Re: Wyatt Earp

US
Wyatt Earp, in an undated photograph (Public domain/Wikimedia)


In response to Wyatt Earp Was a Career Criminal

I guess it’s respond-to-Kevin-Williamson-day on the Corner. Kevin makes a very strong anti-Earp case, but I still find his rejoinder a touch strange. I quote a line from The Man Who Shot Liberty Valance for the proposition there’s been a prodigious amount of myth-making around Wyatt Earp, and Kevin responds, “I like The Man Who Shot Liberty Valance, but romantic fantasies are a poor basis for good governance.” As if I were endorsing myths from Westerns, instead of the exact opposite. Everything I wrote about Earp is a matter of historical record. 

Kevin says “no sane society or self-respecting society would give a career criminal such as Wyatt Earp a badge and a gun.” To say this sentiment is detached from the reality of the Old West is an understatement. I wouldn’t recommend going into business with Wyatt Earp or having him referee a prize fight, but there’s a reason that Earp was widely praised in Wichita, Dodge City, and Tombstone. And it’s not because newspaper, civic leaders, and other observers had seen mythogenic movies about him; it’s because they legitimately appreciated his work. 

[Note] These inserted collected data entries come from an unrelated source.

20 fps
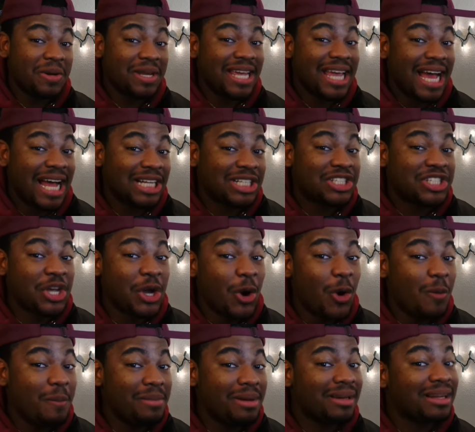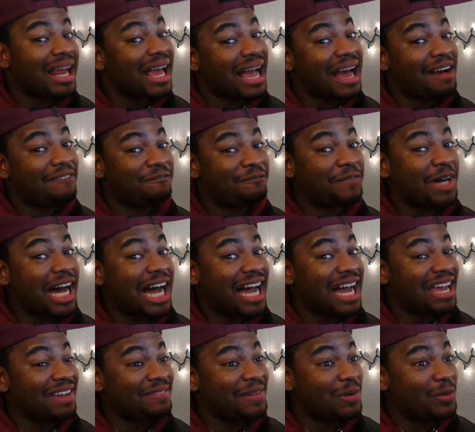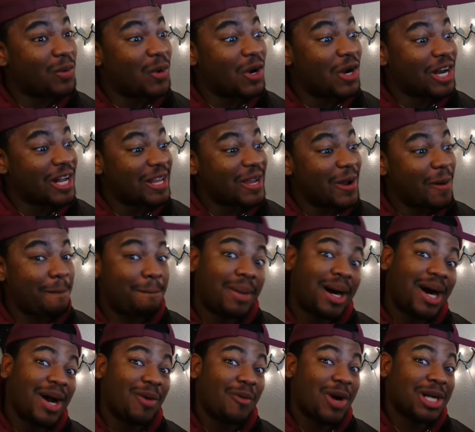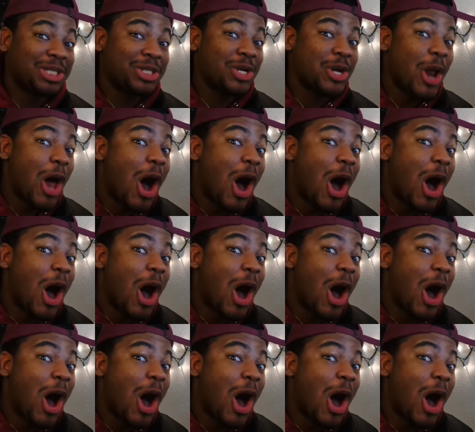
you only got 2 mil. I got 5 on here, boy. What you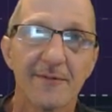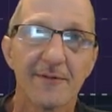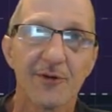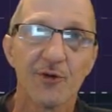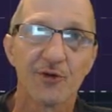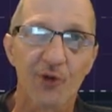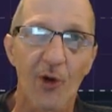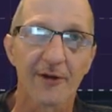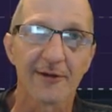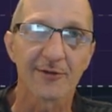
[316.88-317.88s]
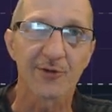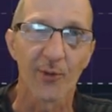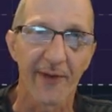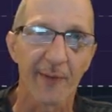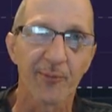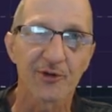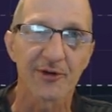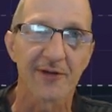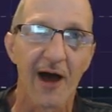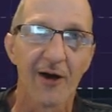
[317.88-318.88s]
you short it, so when they push it
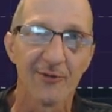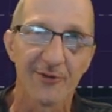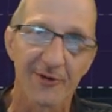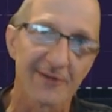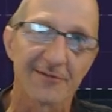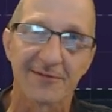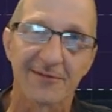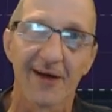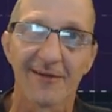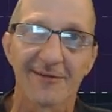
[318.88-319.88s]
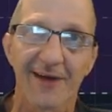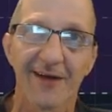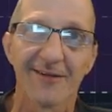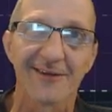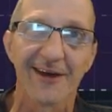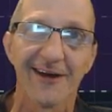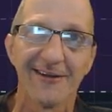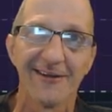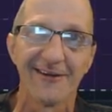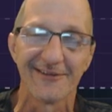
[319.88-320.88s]
down, you can sell again
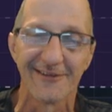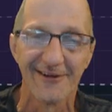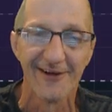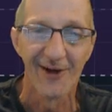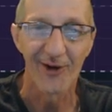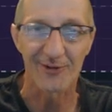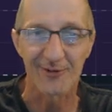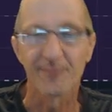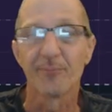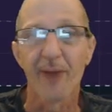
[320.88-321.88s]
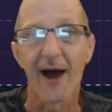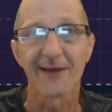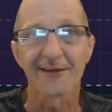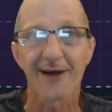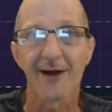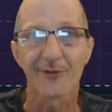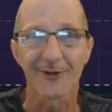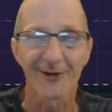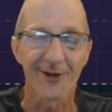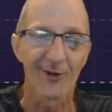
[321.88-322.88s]
and or buy to cover, you
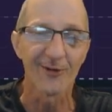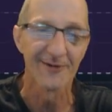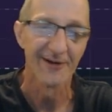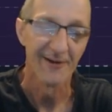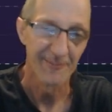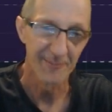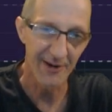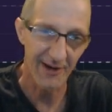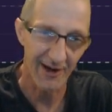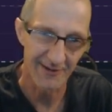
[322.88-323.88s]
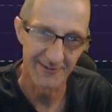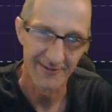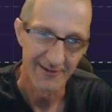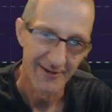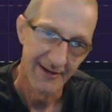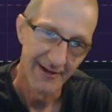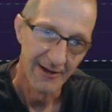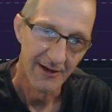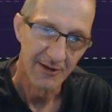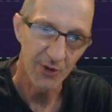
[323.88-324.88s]
know. But
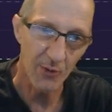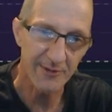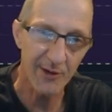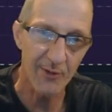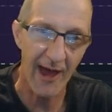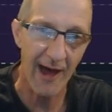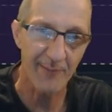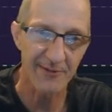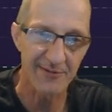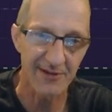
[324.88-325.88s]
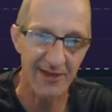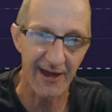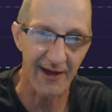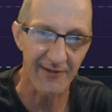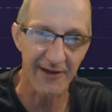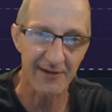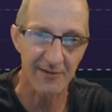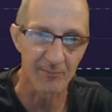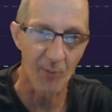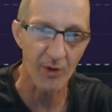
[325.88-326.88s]
so we'll see what happens today. I think
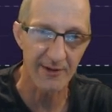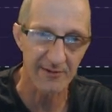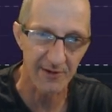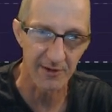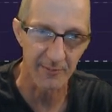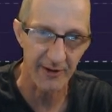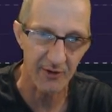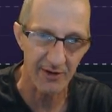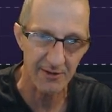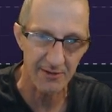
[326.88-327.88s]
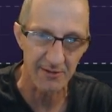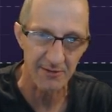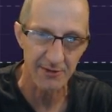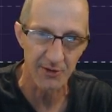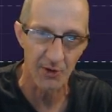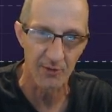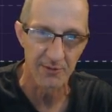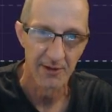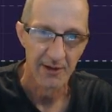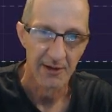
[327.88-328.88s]
morning's going to be critical, you know.
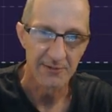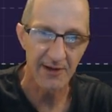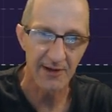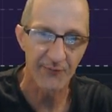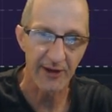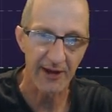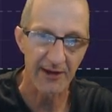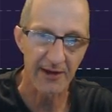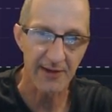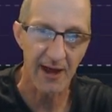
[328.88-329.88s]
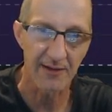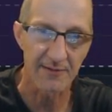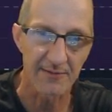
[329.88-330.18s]
See if we can get that,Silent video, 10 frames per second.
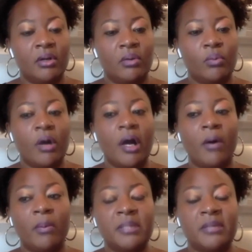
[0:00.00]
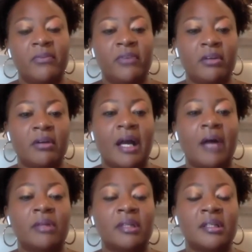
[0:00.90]
will help to figure
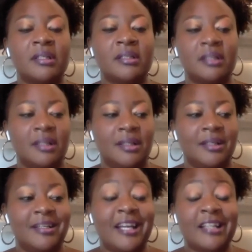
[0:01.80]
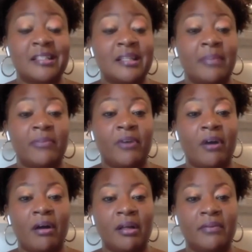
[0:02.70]
out this next step for
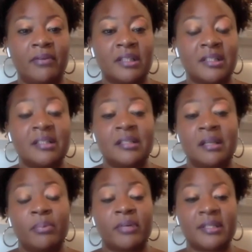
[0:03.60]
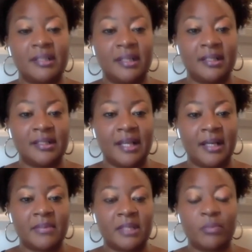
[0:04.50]
all of us. This is unprecedented
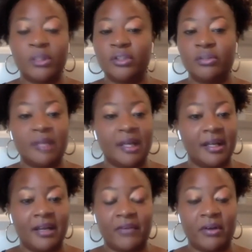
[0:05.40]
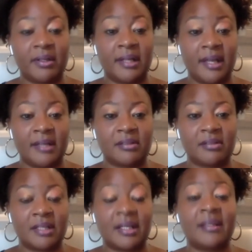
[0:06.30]
times, and we do not have all of the
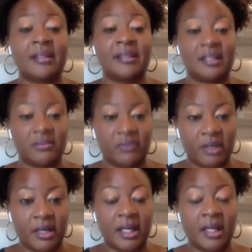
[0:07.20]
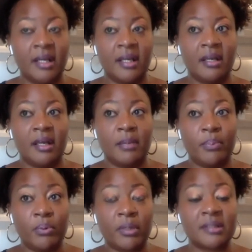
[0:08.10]
answers. And I think that is very
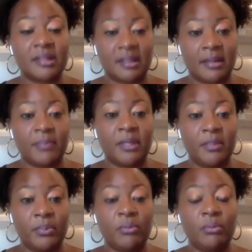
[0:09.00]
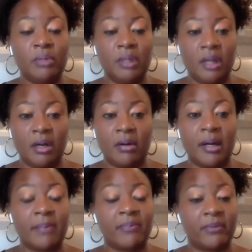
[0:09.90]
important to let people know
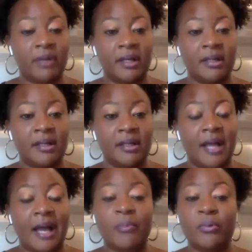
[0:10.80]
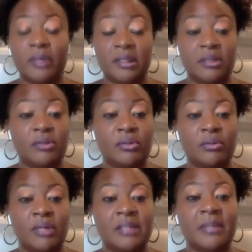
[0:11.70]
up front i'm going to
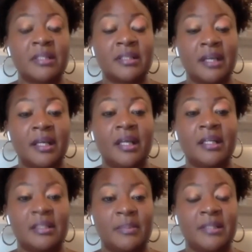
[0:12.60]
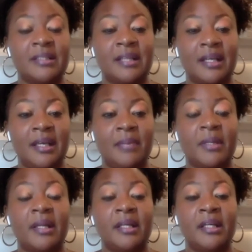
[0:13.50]
do as much as i can as best as i can but
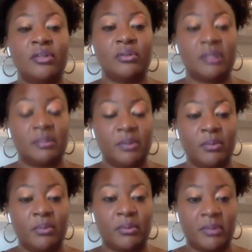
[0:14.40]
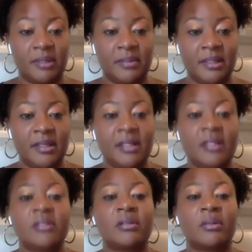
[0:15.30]
i need you to be on board with me
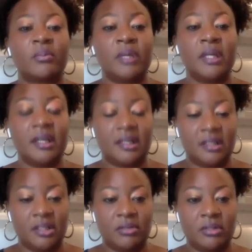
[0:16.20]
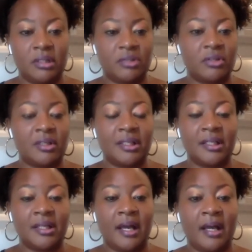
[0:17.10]
so that we can continue this
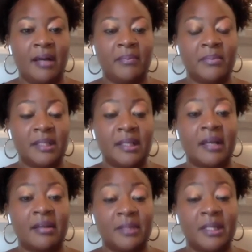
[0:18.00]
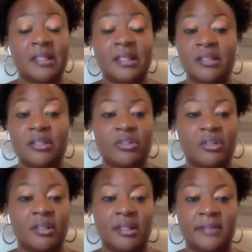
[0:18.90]
journey um, together because it is a
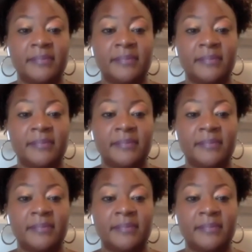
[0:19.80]
journey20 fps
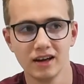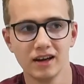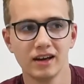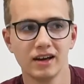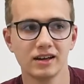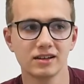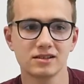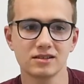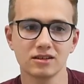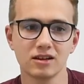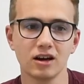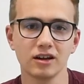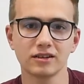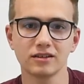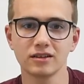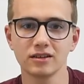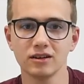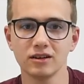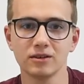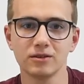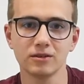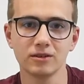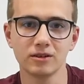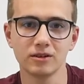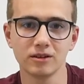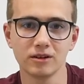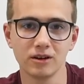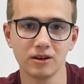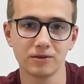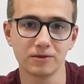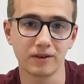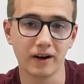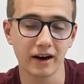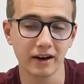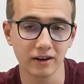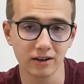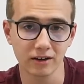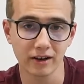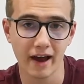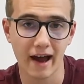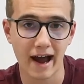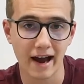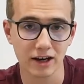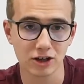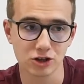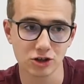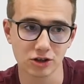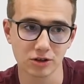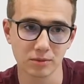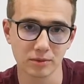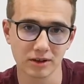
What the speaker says: It's not a final action,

As I say in the piece, things went off the rails at the end at Tombstone. After the near-assassination of one of his brothers and the assassination of another, in a context when Wyatt (not insanely) thought an outlaw clique could distort the criminal-justice system and he and family members were under mortal threat, he took the law into his own hands in a way that was unacceptable and has no application today. That’s why I was careful to say “a little more Wyatt Earp would go a long way.”